Every entry should come back exactly as written, minus the pictures.

::: Records for the exercise

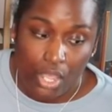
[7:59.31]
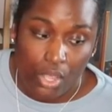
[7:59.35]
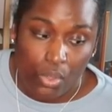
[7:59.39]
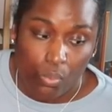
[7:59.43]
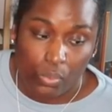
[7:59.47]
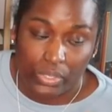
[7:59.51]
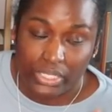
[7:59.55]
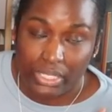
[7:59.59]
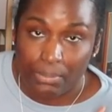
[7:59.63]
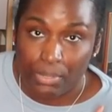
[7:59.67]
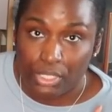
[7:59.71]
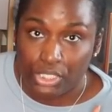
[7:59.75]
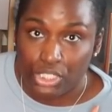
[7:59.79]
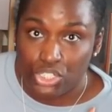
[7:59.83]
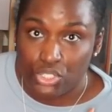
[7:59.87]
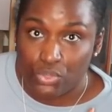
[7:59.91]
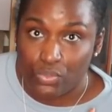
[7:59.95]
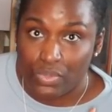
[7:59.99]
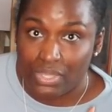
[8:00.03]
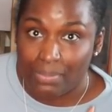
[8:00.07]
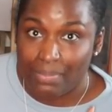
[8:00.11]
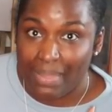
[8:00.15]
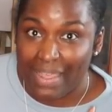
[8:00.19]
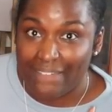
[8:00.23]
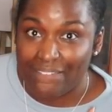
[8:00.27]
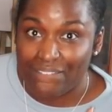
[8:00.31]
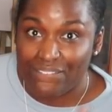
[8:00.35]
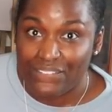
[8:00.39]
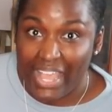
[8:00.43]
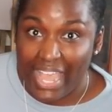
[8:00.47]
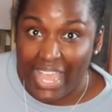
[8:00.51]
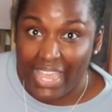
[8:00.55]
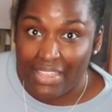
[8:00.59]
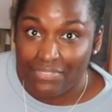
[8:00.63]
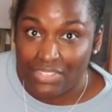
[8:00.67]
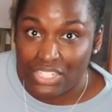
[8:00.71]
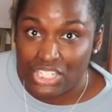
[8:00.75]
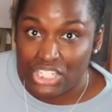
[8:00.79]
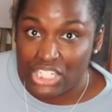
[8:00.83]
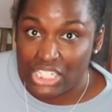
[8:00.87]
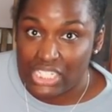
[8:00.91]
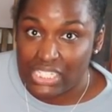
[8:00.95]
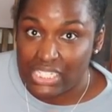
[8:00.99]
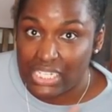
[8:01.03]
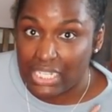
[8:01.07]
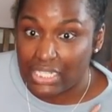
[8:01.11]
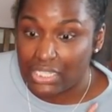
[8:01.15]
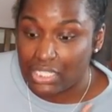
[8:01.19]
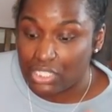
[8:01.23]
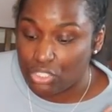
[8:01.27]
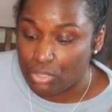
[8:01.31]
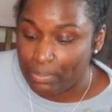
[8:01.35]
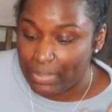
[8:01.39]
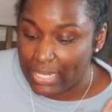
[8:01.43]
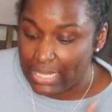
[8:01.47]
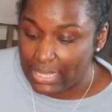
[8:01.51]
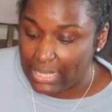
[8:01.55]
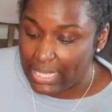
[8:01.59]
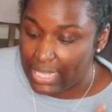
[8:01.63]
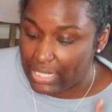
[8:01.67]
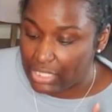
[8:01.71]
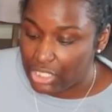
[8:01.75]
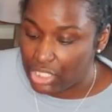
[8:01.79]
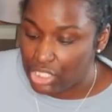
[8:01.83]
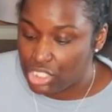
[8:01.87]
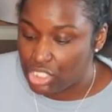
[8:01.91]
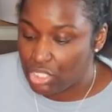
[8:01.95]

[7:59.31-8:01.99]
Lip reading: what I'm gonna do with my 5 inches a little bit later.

::::::

**Answer for this exercise**
[7:59.31]
[7:59.35]
[7:59.39]
[7:59.43]
[7:59.47]
[7:59.51]
[7:59.55]
[7:59.59]
[7:59.63]
[7:59.67]
[7:59.71]
[7:59.75]
[7:59.79]
[7:59.83]
[7:59.87]
[7:59.91]
[7:59.95]
[7:59.99]
[8:00.03]
[8:00.07]
[8:00.11]
[8:00.15]
[8:00.19]
[8:00.23]
[8:00.27]
[8:00.31]
[8:00.35]
[8:00.39]
[8:00.43]
[8:00.47]
[8:00.51]
[8:00.55]
[8:00.59]
[8:00.63]
[8:00.67]
[8:00.71]
[8:00.75]
[8:00.79]
[8:00.83]
[8:00.87]
[8:00.91]
[8:00.95]
[8:00.99]
[8:01.03]
[8:01.07]
[8:01.11]
[8:01.15]
[8:01.19]
[8:01.23]
[8:01.27]
[8:01.31]
[8:01.35]
[8:01.39]
[8:01.43]
[8:01.47]
[8:01.51]
[8:01.55]
[8:01.59]
[8:01.63]
[8:01.67]
[8:01.71]
[8:01.75]
[8:01.79]
[8:01.83]
[8:01.87]
[8:01.91]
[8:01.95]

[7:59.31-8:01.99]
Lip reading: what I'm gonna do with my 5 inches a little bit later.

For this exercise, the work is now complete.